Sans fausses notes, on est également ravis de découvrir les titres composés par Jonathan Larson et chanté par Andrew Garfield, de "30/90" à "Boho Days", en passant par l’excellentissime "Therapy", sans compter sur les interprétations de Joshua Henry et Vanessa Hudgens, qui accompagnent l’acteur lors du monologue rock de son personnage, en 1992. Il y a aussi la jolie prestation de Robin de Jesús (lequel a joué au théâtre dans "In the Heights"), dans la peau du meilleur ami de Jonathan, leur amitié étant en plus forte et nostalgique à la fois.

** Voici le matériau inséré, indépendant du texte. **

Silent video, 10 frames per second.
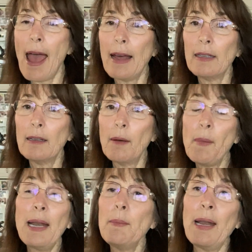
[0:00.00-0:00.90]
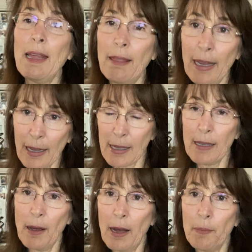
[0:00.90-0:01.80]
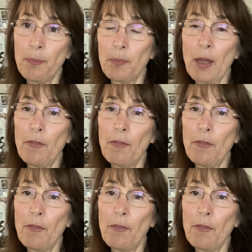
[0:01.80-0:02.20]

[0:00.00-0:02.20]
and many many things um,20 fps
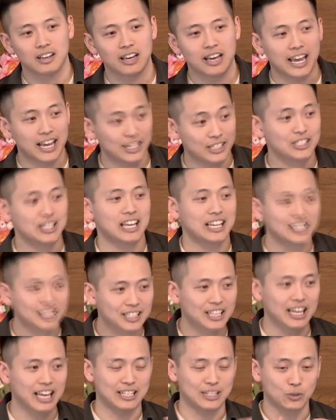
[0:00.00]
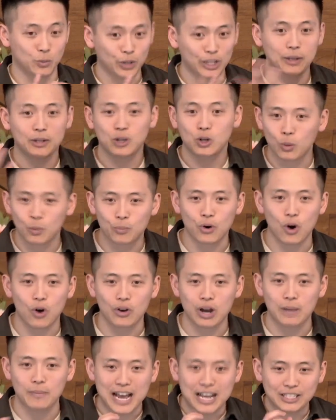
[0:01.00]
it's a really cool
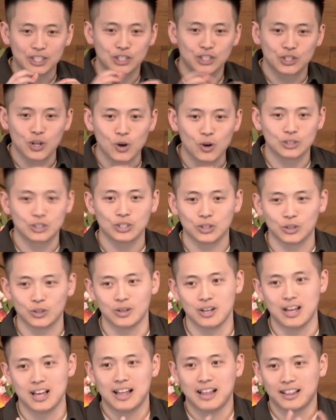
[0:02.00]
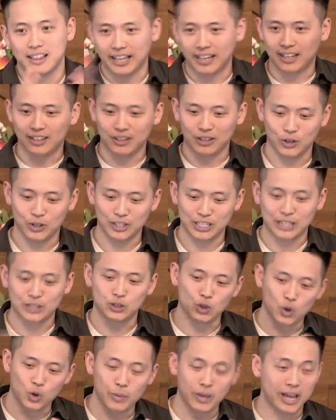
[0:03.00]
program that actually shows you, like, you can like
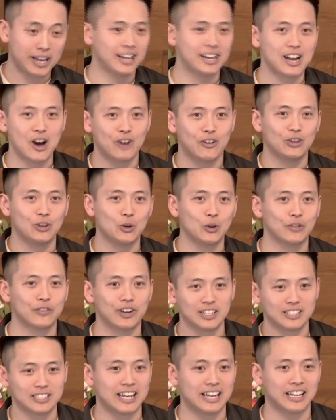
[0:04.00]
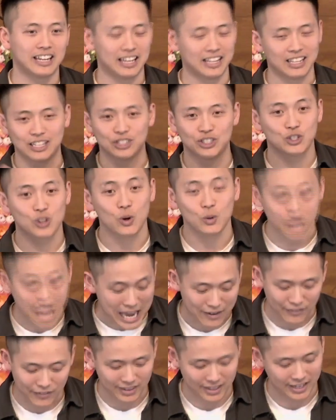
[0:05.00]
zoom in and out of the universe, and it shows
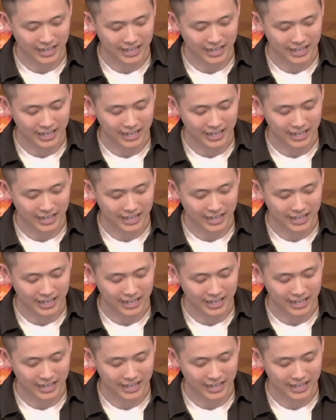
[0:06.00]
everything.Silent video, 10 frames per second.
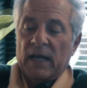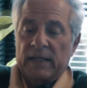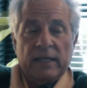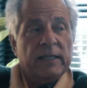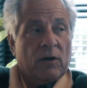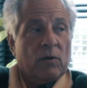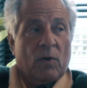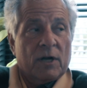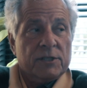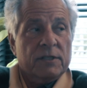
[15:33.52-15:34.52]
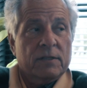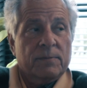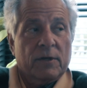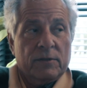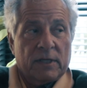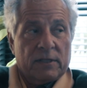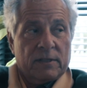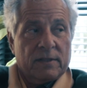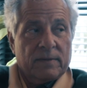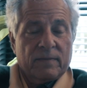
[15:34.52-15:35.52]
And then they go to Washington to
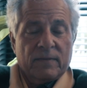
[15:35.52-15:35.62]
protest.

Lin-Manuel Miranda ne manque alors pas d’idées pour orchestrer l’histoire et l’œuvre de Larson, mais également ses acteurs. Imaginatif, et d’une classe absolue, son film est d’une fluidité assez étonnante, malgré des allers-retours incessants entre deux temporalités, certes par très éloignées sur l’échelle du temps, mais vécues bien différemment par son principal intéressé. On ressort dès lors de "Tick, Tick... BOOM !" non pas rincés, mais avec une énergie folle, et surtout le sentiment d’avoir vu là un film inspirant, réalisé avec beaucoup d’humilité et de considération, ainsi que de savoir-faire prometteur, alors que son réalisateur était pourtant novice en matière de mise en scène cinématographique. En d’autres termes, on a pris là une sacrée baffe, largement consentie, certes, et attendue (il faut bien le reconnaître). Et on est d’autant plus enchanté par le film par le fait qu’on est persuadé qu’il ne parlera pas qu’aux amateurs de comédie musicale (même si certains passages - et notes - risquent d’en irriter quelques-uns).